Getting Our Feet Under Us

Mother Nature has been taunting us. Sending daytime temps soaring, then blowing in a light freeze. To boot – a bone-dry, record-breaking February. Not a drop of rain.

As I undertake the annual editing of Asters, I’m glad that I moved summer-blooming perennials in the fall. Apparently, there is an old gardener saying that this helps them get their feet under them.

Someone else needed some help getting her feet under her. Her name is Babe. And she stole my heart.

Babe was destined for China’s dog meat market. Having been used to raise puppies for three years, she was loaded onto a truck with dozens of other dogs and shipped off. Brave activists literally stop these trucks on the highway in confrontations that can get ugly. While eating dogs is not illegal in China, the (barbaric) slaughter of animals without health certificates is. Still, officials look the other way and let these warriors of heart fight it out themselves. Thankfully, Babe’s rescuers were successful. She and many more were pulled from the truck and taken to a shelter where they were quarantined and tested, receiving required vaccinations and health certificates as they waited for a chance at a real life.

Dogs like Babe don’t get adopted in China. It is illegal to keep a dog her size in the city, and there is a bias against anything “used.”

She is a timid girl. Submissive and frightened in new environments. All of this was a lot for her.
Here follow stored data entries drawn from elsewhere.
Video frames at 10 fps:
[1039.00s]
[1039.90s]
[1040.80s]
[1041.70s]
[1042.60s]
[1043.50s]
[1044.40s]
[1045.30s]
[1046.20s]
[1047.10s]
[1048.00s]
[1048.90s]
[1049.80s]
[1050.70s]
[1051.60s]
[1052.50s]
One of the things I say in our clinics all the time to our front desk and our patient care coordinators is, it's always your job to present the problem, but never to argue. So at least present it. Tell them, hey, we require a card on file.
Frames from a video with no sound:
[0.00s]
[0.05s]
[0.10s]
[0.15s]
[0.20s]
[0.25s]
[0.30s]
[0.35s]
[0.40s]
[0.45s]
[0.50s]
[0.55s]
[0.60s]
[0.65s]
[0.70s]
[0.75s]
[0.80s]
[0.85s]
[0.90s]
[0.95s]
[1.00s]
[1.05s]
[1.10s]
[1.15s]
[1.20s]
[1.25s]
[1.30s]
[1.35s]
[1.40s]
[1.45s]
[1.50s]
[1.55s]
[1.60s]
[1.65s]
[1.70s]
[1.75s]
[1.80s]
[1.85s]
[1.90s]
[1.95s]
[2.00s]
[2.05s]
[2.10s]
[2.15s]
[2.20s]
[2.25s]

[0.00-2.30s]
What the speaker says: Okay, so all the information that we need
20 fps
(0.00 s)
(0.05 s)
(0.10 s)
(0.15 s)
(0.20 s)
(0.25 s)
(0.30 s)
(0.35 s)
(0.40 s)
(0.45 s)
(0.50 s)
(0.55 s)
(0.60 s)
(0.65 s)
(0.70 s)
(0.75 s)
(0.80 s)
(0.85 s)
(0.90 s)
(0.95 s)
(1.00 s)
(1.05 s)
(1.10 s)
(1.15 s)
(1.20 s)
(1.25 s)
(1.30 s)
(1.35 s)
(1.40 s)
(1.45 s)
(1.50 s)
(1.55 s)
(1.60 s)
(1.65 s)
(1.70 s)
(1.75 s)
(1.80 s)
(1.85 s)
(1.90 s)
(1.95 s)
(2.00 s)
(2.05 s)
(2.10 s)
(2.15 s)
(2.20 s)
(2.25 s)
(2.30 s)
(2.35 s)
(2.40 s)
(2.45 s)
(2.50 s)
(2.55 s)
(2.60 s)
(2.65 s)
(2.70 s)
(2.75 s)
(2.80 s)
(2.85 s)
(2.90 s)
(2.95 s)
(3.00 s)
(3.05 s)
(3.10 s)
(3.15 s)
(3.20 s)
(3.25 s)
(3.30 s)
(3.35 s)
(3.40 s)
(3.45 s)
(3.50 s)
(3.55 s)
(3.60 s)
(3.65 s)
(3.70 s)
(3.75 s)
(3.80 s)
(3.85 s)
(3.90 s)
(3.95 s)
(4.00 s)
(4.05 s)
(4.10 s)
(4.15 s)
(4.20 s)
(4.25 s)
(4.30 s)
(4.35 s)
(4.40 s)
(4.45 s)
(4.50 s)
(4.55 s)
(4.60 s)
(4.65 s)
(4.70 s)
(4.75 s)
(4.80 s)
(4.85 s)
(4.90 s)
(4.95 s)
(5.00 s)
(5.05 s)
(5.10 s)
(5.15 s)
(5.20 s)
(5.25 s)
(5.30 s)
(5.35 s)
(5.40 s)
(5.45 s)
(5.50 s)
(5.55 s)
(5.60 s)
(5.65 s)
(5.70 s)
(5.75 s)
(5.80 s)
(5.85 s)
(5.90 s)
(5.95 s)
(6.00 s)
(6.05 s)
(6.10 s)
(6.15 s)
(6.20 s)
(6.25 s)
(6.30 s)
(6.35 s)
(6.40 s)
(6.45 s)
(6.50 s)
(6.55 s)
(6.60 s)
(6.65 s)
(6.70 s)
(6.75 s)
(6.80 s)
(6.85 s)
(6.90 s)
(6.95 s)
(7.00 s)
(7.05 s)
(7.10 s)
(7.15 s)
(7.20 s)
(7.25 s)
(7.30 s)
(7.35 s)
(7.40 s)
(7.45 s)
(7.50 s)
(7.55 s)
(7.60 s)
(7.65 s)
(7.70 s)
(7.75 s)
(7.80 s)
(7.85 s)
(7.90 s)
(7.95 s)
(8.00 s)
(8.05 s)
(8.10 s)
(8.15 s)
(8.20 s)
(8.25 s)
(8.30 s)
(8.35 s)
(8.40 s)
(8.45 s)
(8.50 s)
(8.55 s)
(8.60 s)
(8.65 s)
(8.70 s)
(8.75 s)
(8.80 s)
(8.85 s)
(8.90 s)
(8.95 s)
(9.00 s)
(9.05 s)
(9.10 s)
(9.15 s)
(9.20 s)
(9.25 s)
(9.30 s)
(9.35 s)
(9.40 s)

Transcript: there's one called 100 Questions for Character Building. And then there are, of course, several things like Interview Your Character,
She arrived in early January with a group of dog and spent another two weeks in communal quarantine where I was one of her caregivers.

At the beginning, she had to be lifted out of her kennel to the yard. She is extremely thin, but her frame is large and heavy.

Over the course of the two weeks, she went from crawling and cowering to full-on play with the group.

When she left the safety of her quarantine for the kennels, it was a setback for her. So she was moved to the senior yard where she lived and thrived in the company of other dogs.

Babe reminds me of our Boris…another one from China.

We weren’t sure he would make it that first morning after his late night arrival. Finding the right home made all the difference. He came by for a photo shoot recently; the transformation is hard to believe.

This is what love will do.

Babe needed a home like Boris’. A loving, patient and quiet home – providing time and stability so she could get her feet under her and learn the ways of a loved family dog.

We found that for Babe recently. And the family says she is blossoming – just like Boris and the plants I moved last fall.